Recuperar la figura de Mariano Otero (1817-1850) trasciende el ámbito de lo meramente historiográfico y posee una indudable pertinencia ético-política. Pues su legado se erige como una afrenta perenne a las pulsiones autoritarias y centralistas, así como una lúcida defensa de la libertad, la tolerancia y la Ilustración, valores que el egresado de la Universidad Nacional de Guadalajara encarnó mejor que nadie durante las turbulentas primeras décadas del México independiente.
Sólo por esa razón vale la pena leer Mariano Otero. Académico, político y jurista (Cal y Arena, 2025), del político e investigador jalisciense Enrique Ibarra Pedroza (Tototlán, 1952) y presentado el pasado jueves en la Feria Internacional del Libro de Guadalajara. Se trata de un exhaustivo ensayo histórico-biográfico rematado por una colección de escritos del propio Otero.

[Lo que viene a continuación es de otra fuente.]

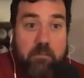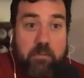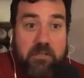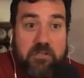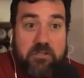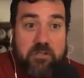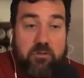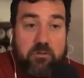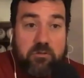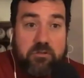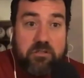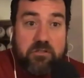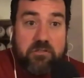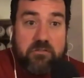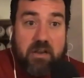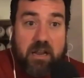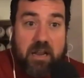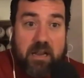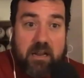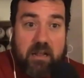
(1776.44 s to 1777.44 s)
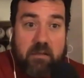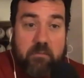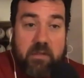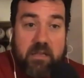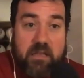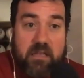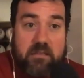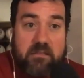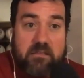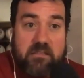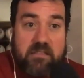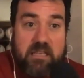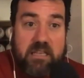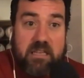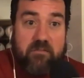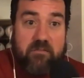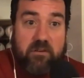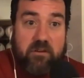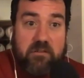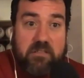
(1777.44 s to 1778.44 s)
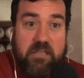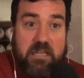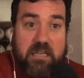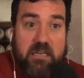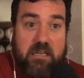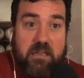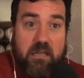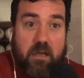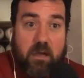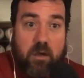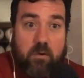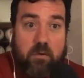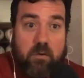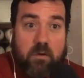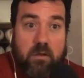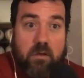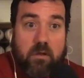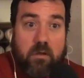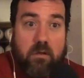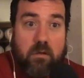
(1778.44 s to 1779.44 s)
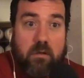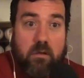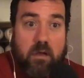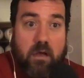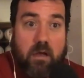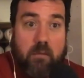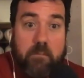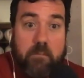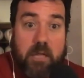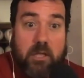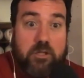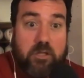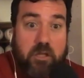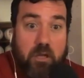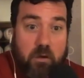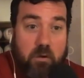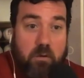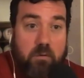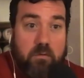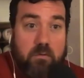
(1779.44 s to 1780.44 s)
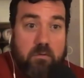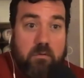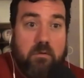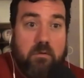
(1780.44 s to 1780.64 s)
a bunch of Hoosiers, right? I mean, Stever, D'Lo, Milto.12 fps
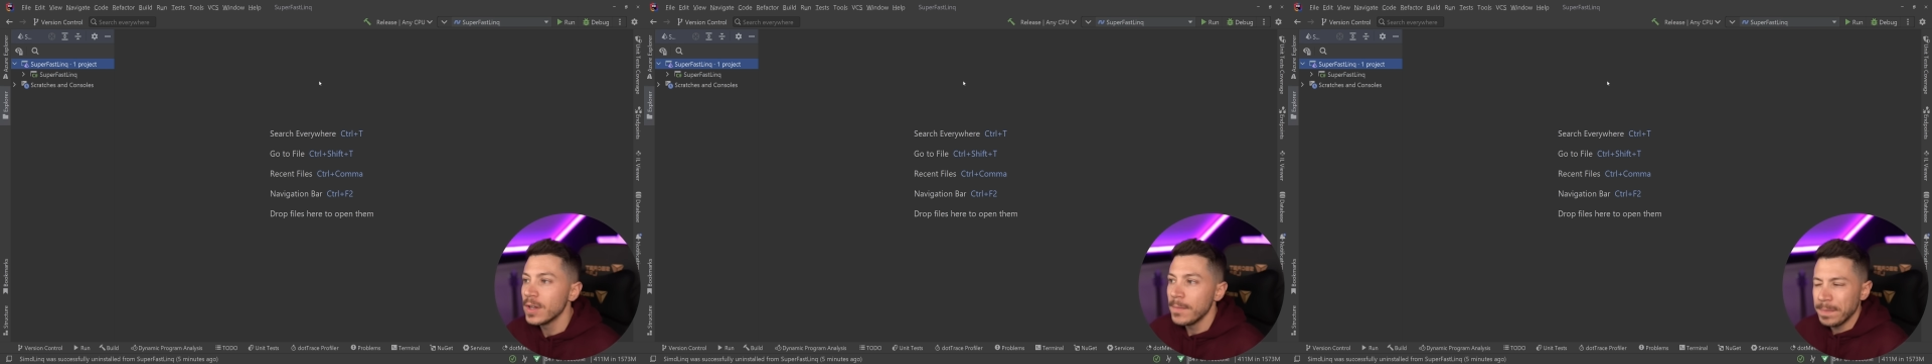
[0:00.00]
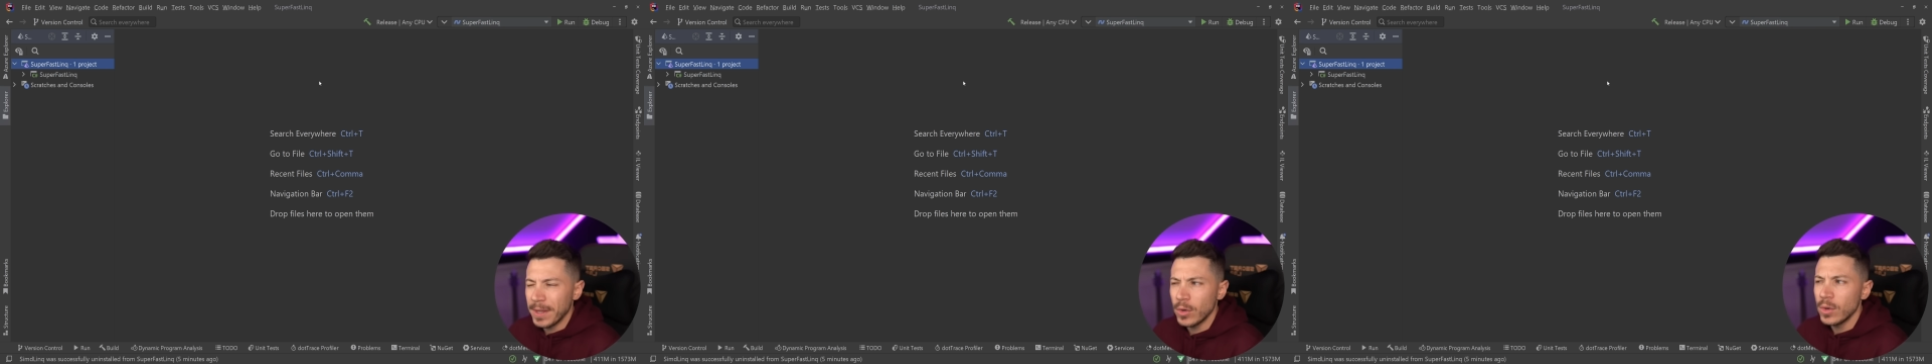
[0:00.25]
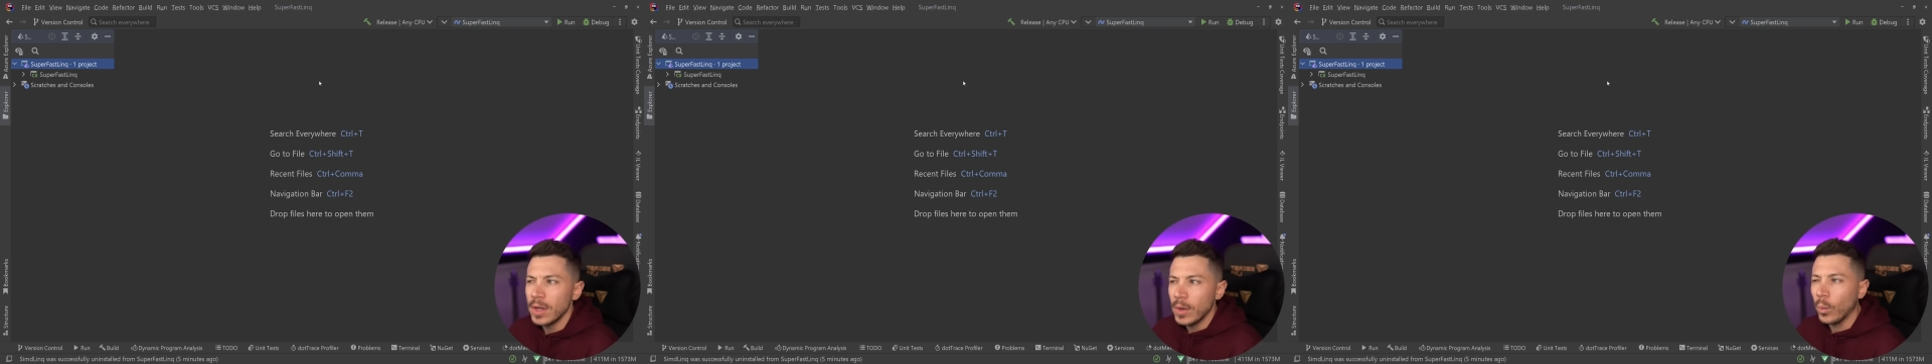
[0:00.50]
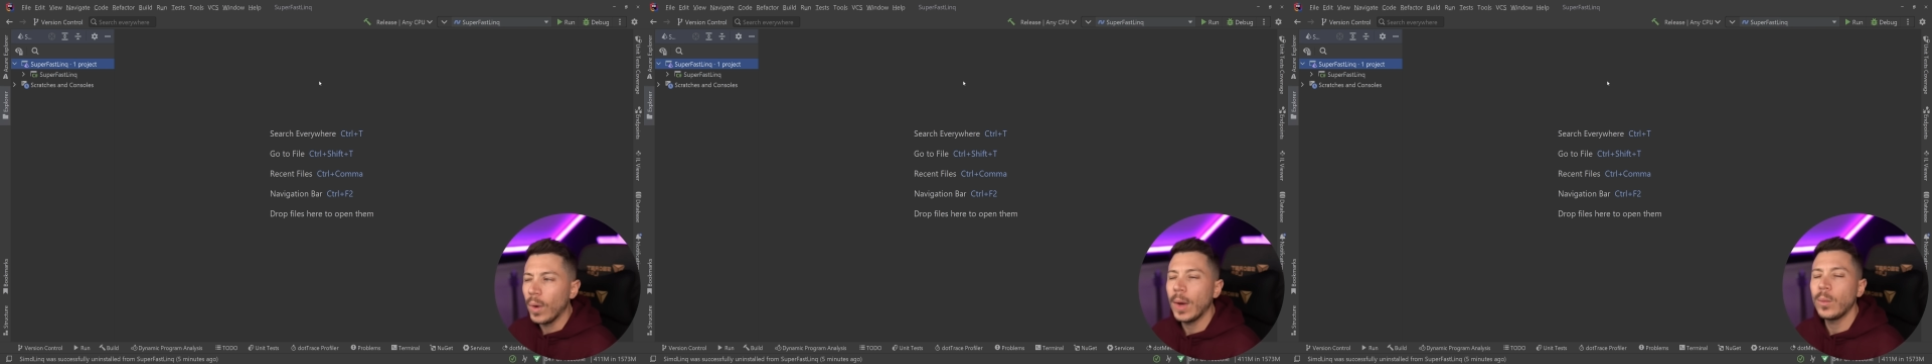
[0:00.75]
Now,
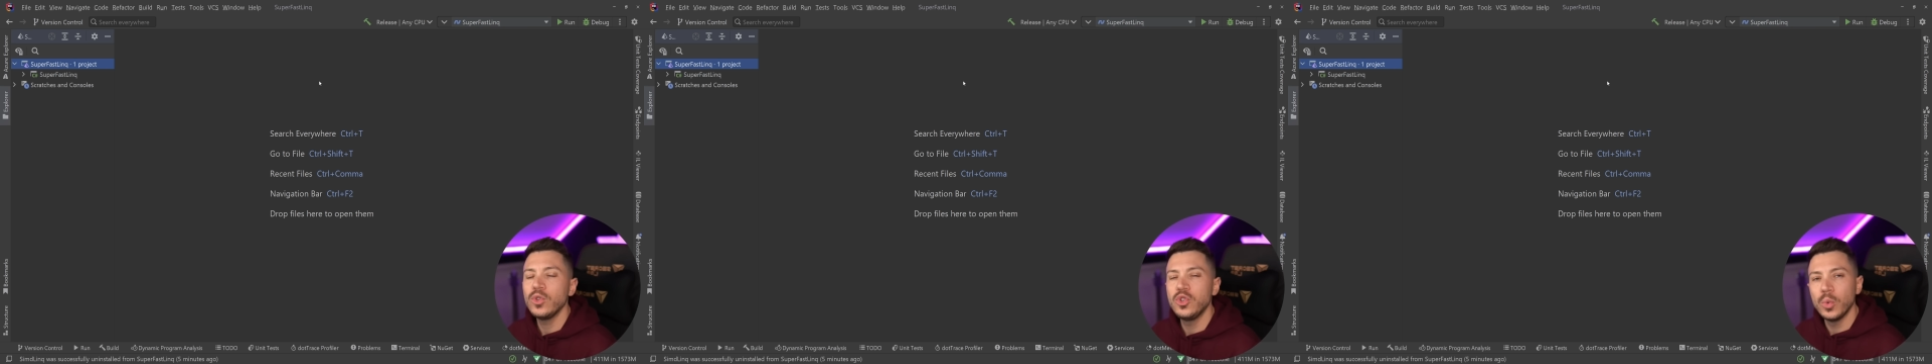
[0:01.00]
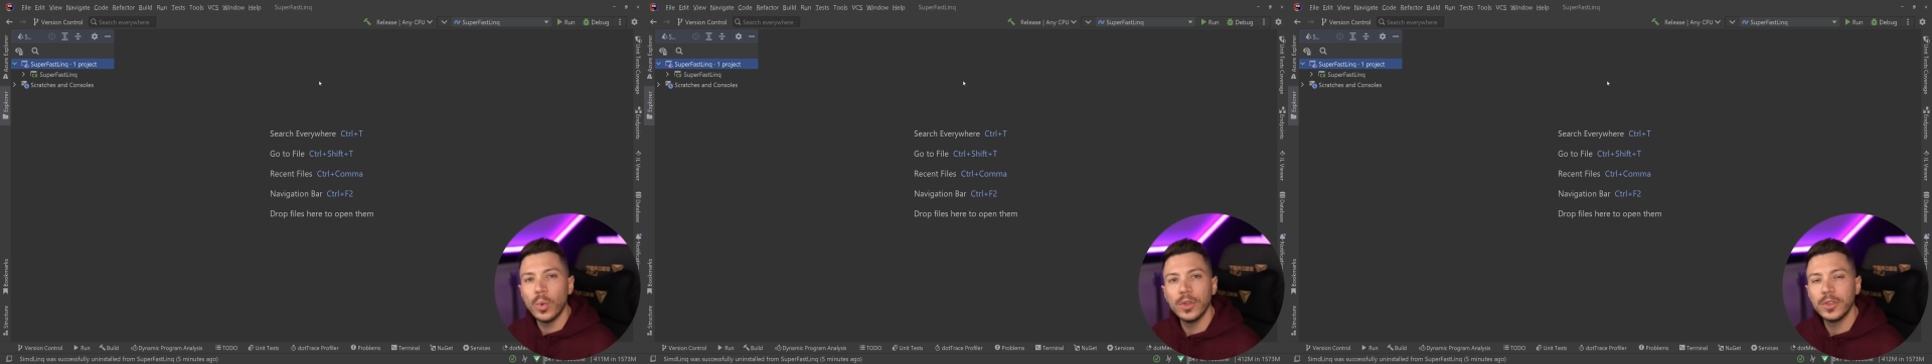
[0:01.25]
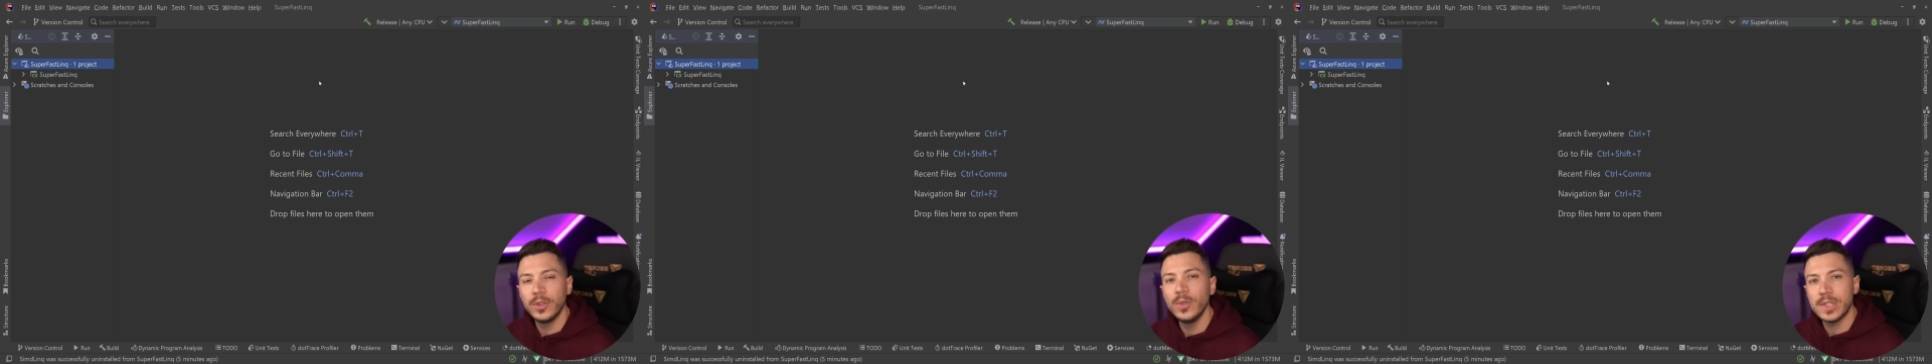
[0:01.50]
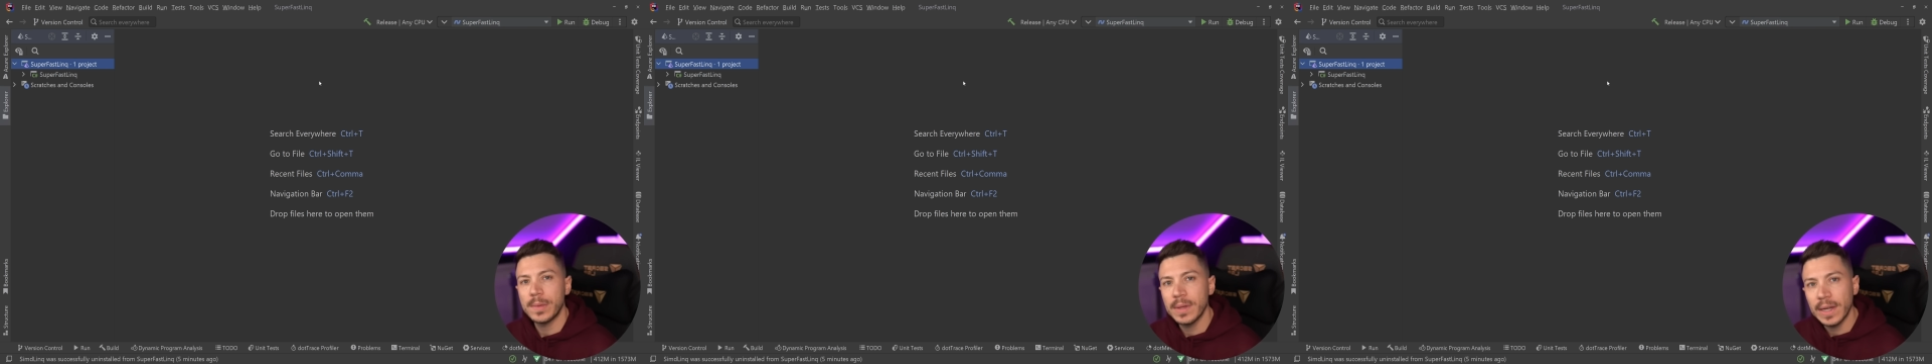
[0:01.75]
why would you want to do
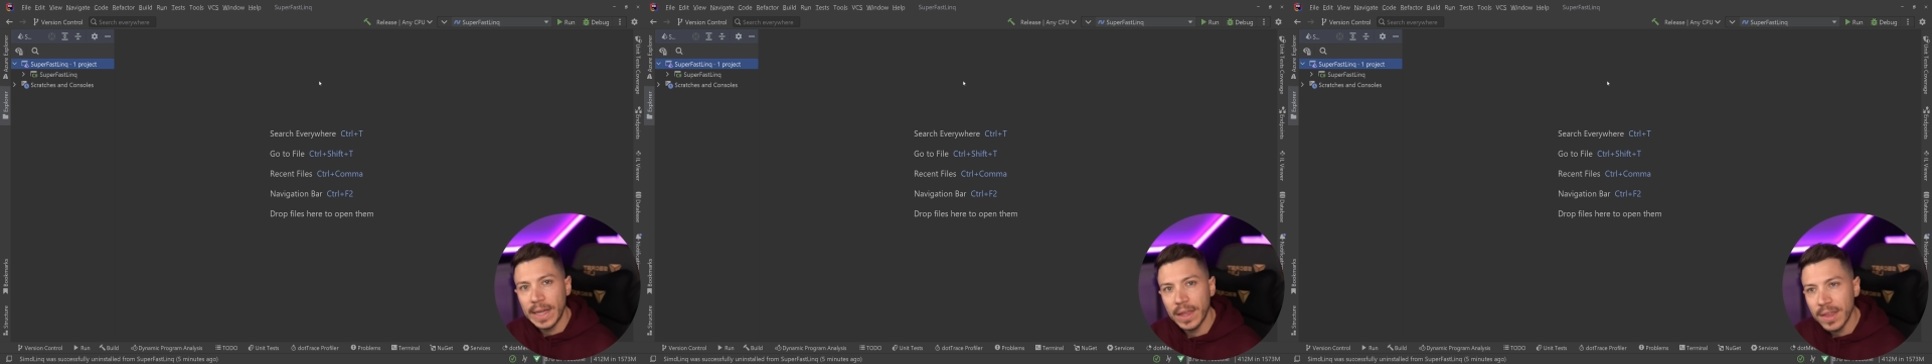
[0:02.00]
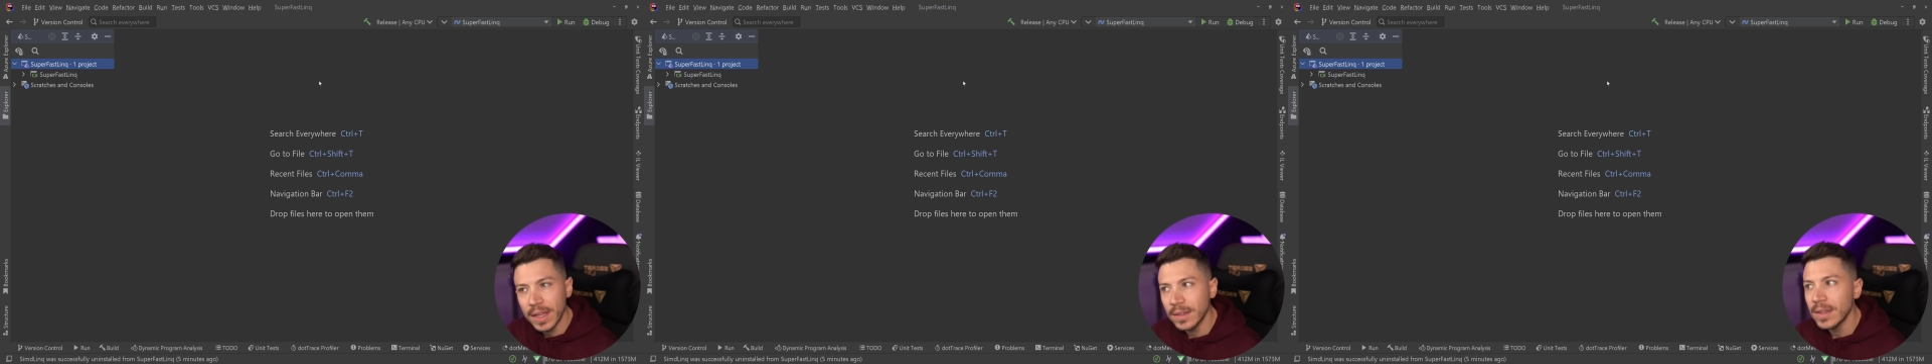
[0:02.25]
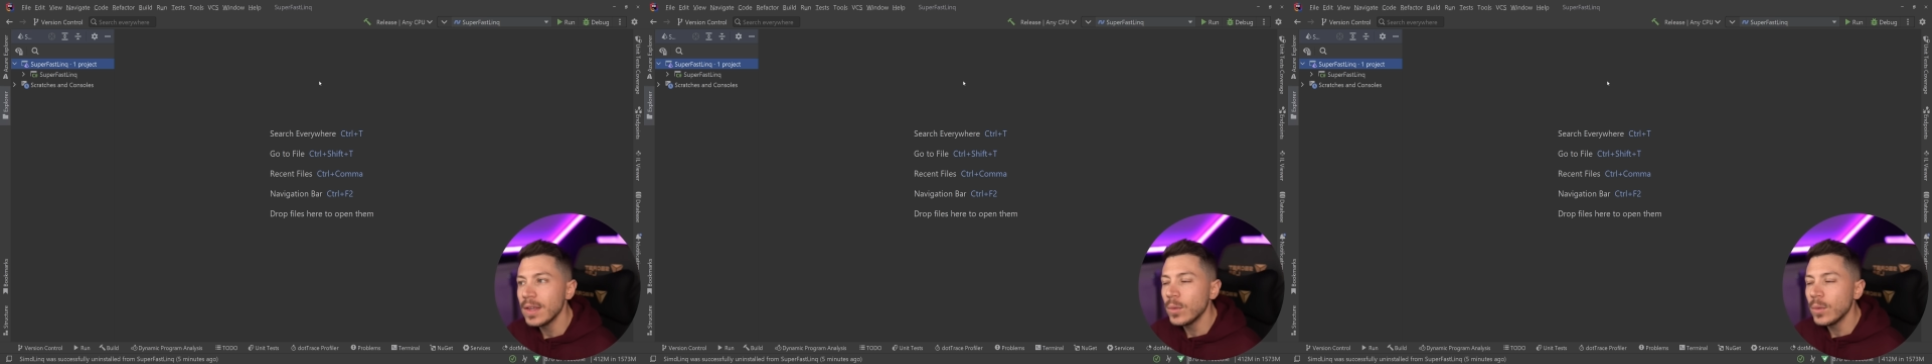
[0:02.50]
something like that?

Meticuloso compilador de datos históricos y hechos sociales, Ibarra reconstruye con paciencia y rigor los orígenes familiares de Otero, su formación educativa y política, la vida de la Guadalajara de los siglos XVIII y XIX, las vicisitudes sociales de su época, así como su breve pero intensa trayectoria pública y vital.
El Otero que emerge de estas páginas se revela como una criatura de carne y hueso: un hombre tenaz ante las adversidades, un ciudadano libre y humanista erudito, un marido ejemplar, un padre cariñoso y, por encima de todo, un político dotado de la energía y pasión necesarias para vivir su época.
En un mundo que se batía entre un pasado monárquico-colonial y un futuro republicano e independiente, Otero eligió ser, de todo en todo, un hombre moderno: esto es, un individuo autónomo, secular, liberal, crítico y autocrítico.
Otero —arguye Ibarra— fue además un distinguido ejemplar de ese singular perfil mexicano que combina hábilmente el servicio público con la vida académica, cultural o literaria: el político-intelectual. Por ello no extraña que haya cautivado a figuras como Jesús Silva Herzog y Jesús Reyes Heroles.
La relevancia del libro de Ibarra quedó de manifiesto por las sagaces palabras de sus insignes presentadores: Adalberto Ortega Solís, Rafael Pérez Gay y José Woldenberg. Mi lectura es que el Mariano Otero de Ibarra fortalece nuestro sentido de la tradición intelectual mexicana y nos provee de ideas y memoria: es decir, de insumos para una praxis política liberal y humanista.
Decimonónicas, las ideas políticas de Otero —la independencia judicial, el equilibrio de poderes, la protección del individuo frente al Estado, el federalismo, el principio de legalidad, los derechos políticos y civiles, el respeto a las minorías o la supremacía constitucional— cobran hoy una urgencia inusitada, pues, más que ideales abstractos, son mecanismos concretos que garantizan la libertad y la coexistencia civil y pacífica de los mexicanos.
La pasión de Ibarra por el pasado y la memoria nos ha dotado de recursos para vivir el presente con mayor lucidez e intensidad. Sus obras anteriores, El puente de las damas y El nacimiento de Jalisco 1808-1825, son también fruto de la unión entre vocación histórica y fervor jalisciense. Lo cual me lleva a pensar que el gran tema de la vida de Ibarra es y ha sido Jalisco. Ahí se concilian sus dos vocaciones fundamentales: la política y la histórica.
En suma, Ibarra nos enseña que la tradición del político-intelectual jalisciense —un linaje que va de Prisciliano Sánchez, Mariano Otero e Ignacio L. Vallarta a Mariano Azuela, Agustín Yáñez y Alfonso de Alba, entre muchos otros— no es sólo un ilustre pasado; es una herencia viva y vibrante que sigue siendo un motor del progreso social.